Along with this increased faith that cars will be able to handle more and more of the driving themselves, I perceive a growing feeling among people, especially young people, that driving is boring and that learning how to drive isn’t that important, and a dislike of anything that distracts from things they would rather be doing on their devices.

All of the media reports and buzz about self-driving vehicles seem to be making a large portion of the population think, “Oh good, driving is something I won’t have to bother with soon. So there’s no need to learn to do it well now, since I won’t need that skill in a few years.” I think it’s going to be lot longer than a few years, and that in the meantime, average driving skill levels will decline.

Kids are getting their driving licenses later than in previous generations, as described in this Washington Post article and this one from the Wall Street Journal (both are paywalled, and I can only read the first few lines of the WSJ article). The reasons include the cost of private driving schools (since driving lessons are no longer available in many public schools), as well as the cost of gasoline and auto insurance. Plus what I’ve heard from friends and co-workers with kids is that they can use Uber or Lyft to get where they need to go. (One woman mentioned that her daughter and her friends would split the cost of an Uber ride.)

As someone with kids in their 20s, who had quite a few friends who didn’t get licenses until they were at least a couple years past 16, I can agree with some of this. I don’t buy blaming the price of gasoline or insurance. Taking drivers ed out of school is indeed a factor, no doubt, and I also understand how Uber/Lyft have diminished the need for a license.

Thats exactly what I’ve had my eye on for ages, and I’m sure I would love it… but like the vast majority of people, taking a day off of work to drive a couple hours to learn to drive better and go faster than I really ought to be allowed to is… well, kind of a fantasy.

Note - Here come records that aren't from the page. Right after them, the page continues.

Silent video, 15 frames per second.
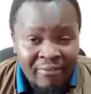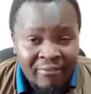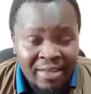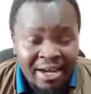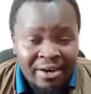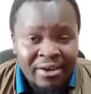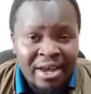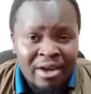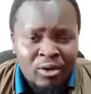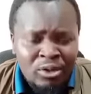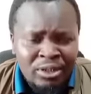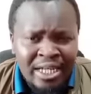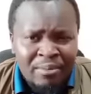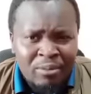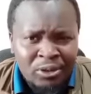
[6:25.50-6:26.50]
They are
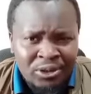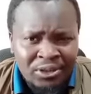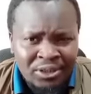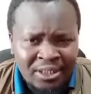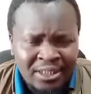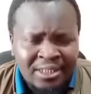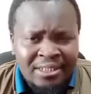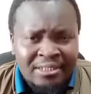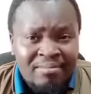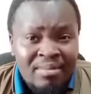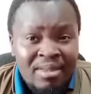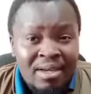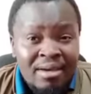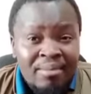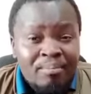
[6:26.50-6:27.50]
not demonstrating
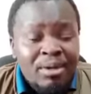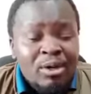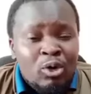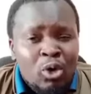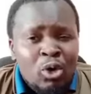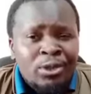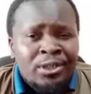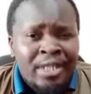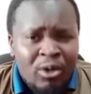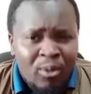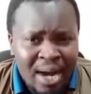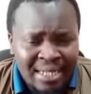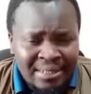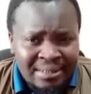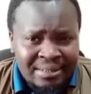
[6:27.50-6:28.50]
because they
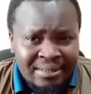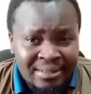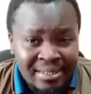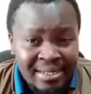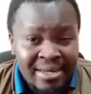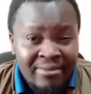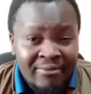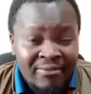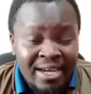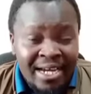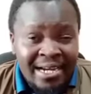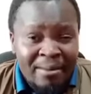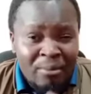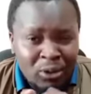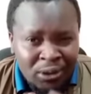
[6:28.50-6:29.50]
want. They are
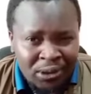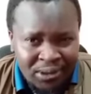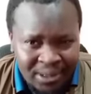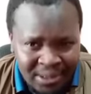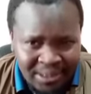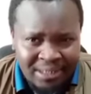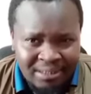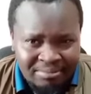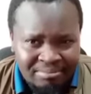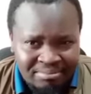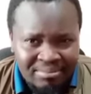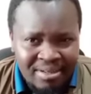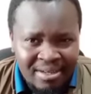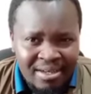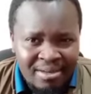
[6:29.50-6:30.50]
demonstrating
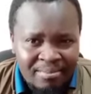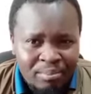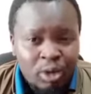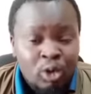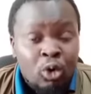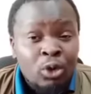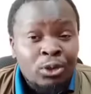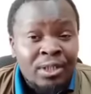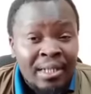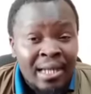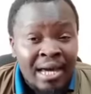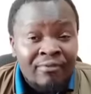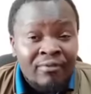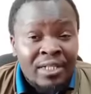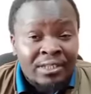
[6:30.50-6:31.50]
because
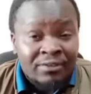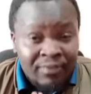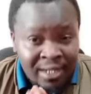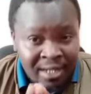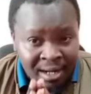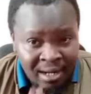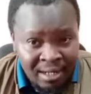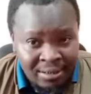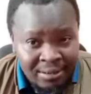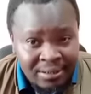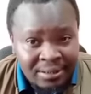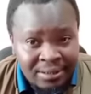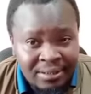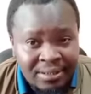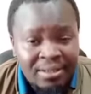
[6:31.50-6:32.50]
life is very
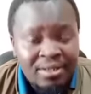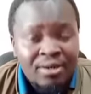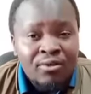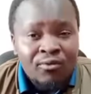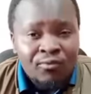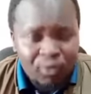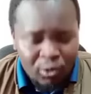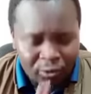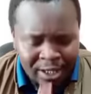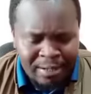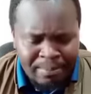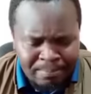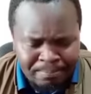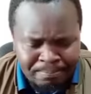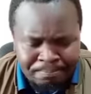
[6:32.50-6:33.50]
hard for
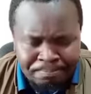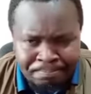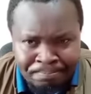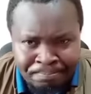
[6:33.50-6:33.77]
them.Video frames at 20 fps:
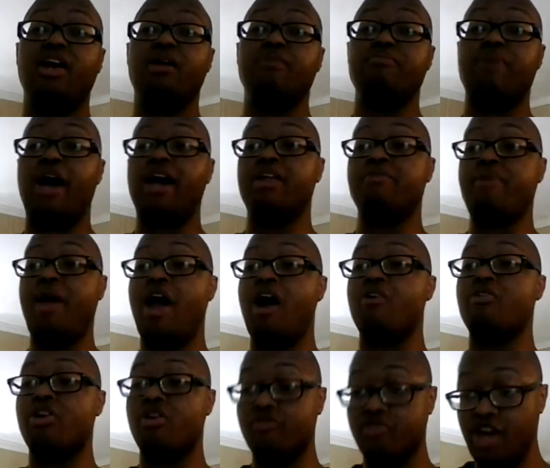by the
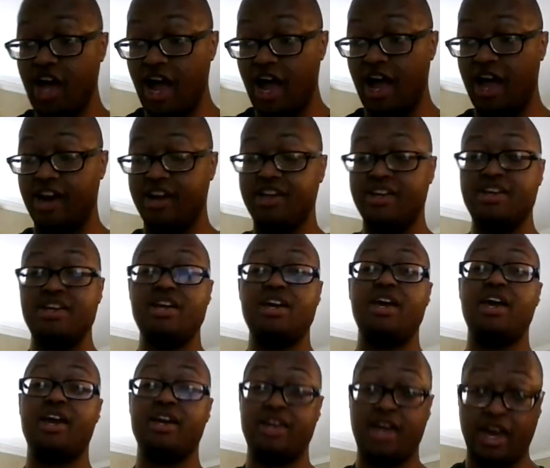power of God
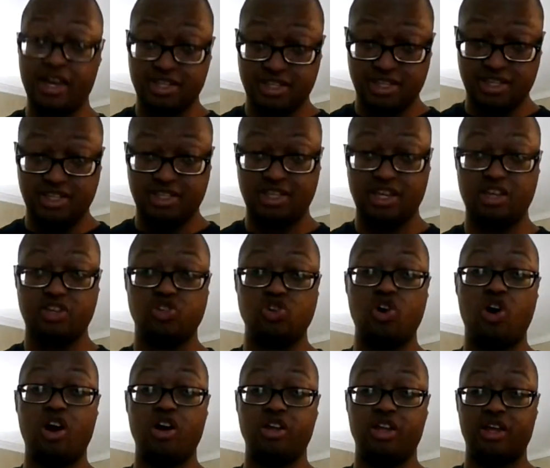in KCC
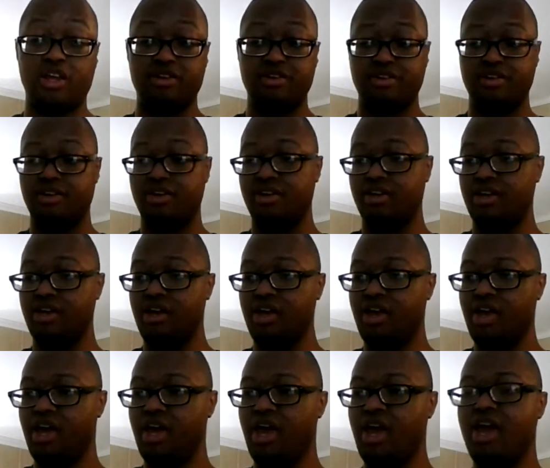Charlotte.
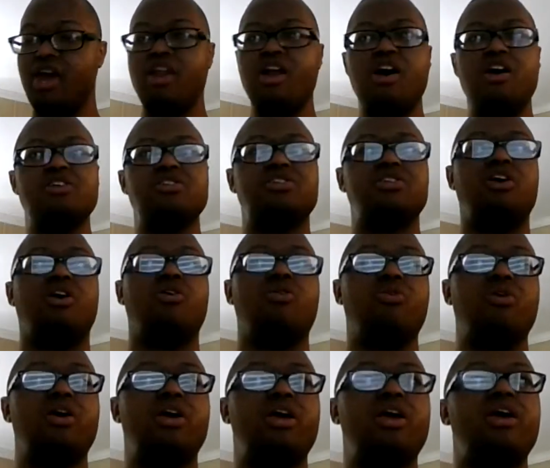And
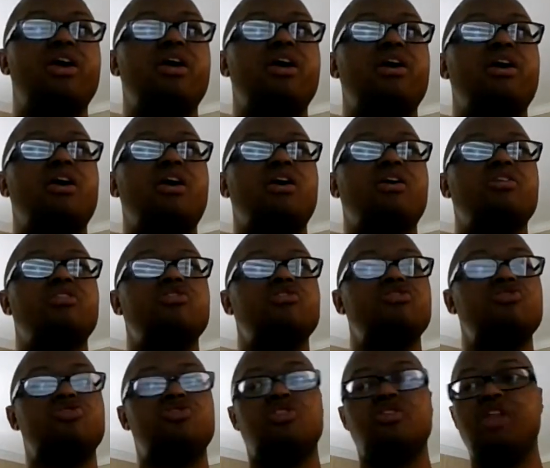also,
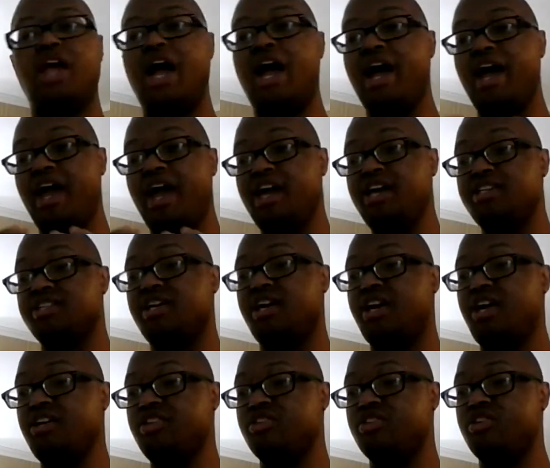July
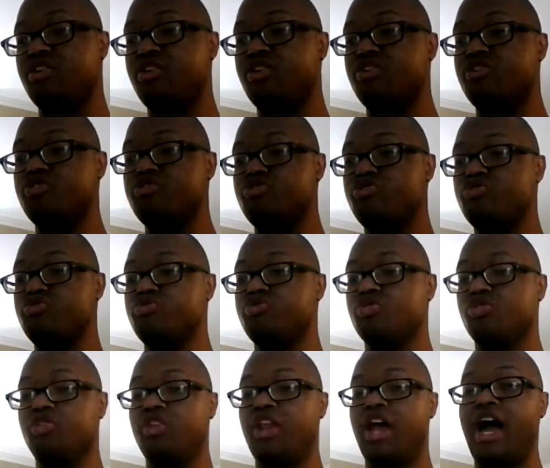18th through
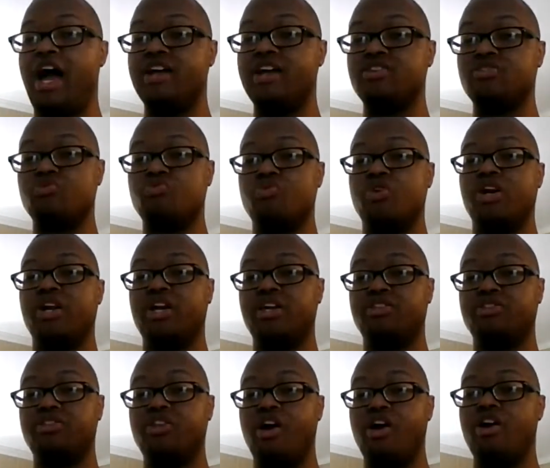July
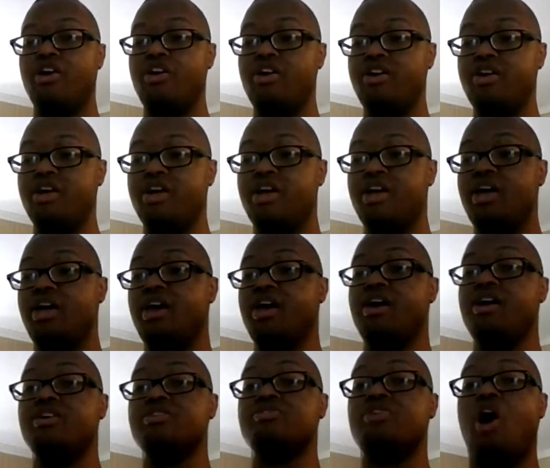23rd,
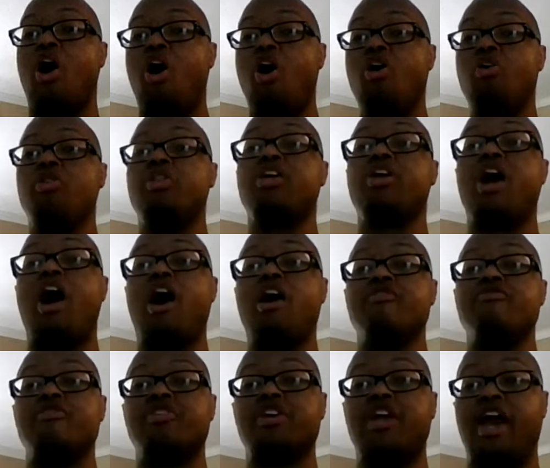the Holy
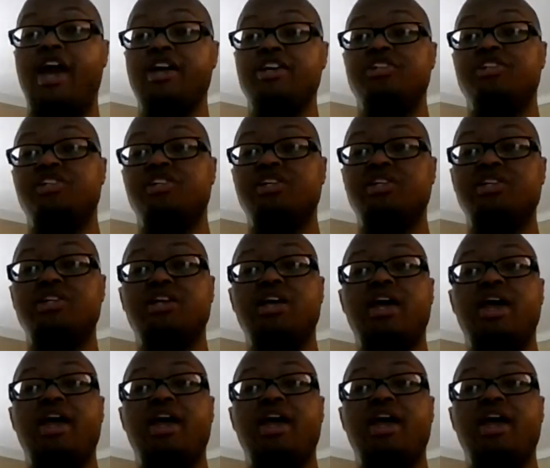Convocation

I meant “this period” is the most dangerous as in a few years from now, like 5 or 10, the self-driving systems will start to improve a lot. We are in the period of danger, and it won’t get better for quite some time.

I realize I’m talking to a driving enthusiast, but the vast, vast amount of driving IS boring. Between the average commute being a hour or more per day, which zero people enjoy; and road trips where the fun is companionship and not the 400 miles of highways. I would have a hard time believing that for the vast majority of Americans, 90% or more of their driving is time that if it were possible they would rather spend watching TV, playing games, or doing anything but remaining attentive to the death machines buzzing around them.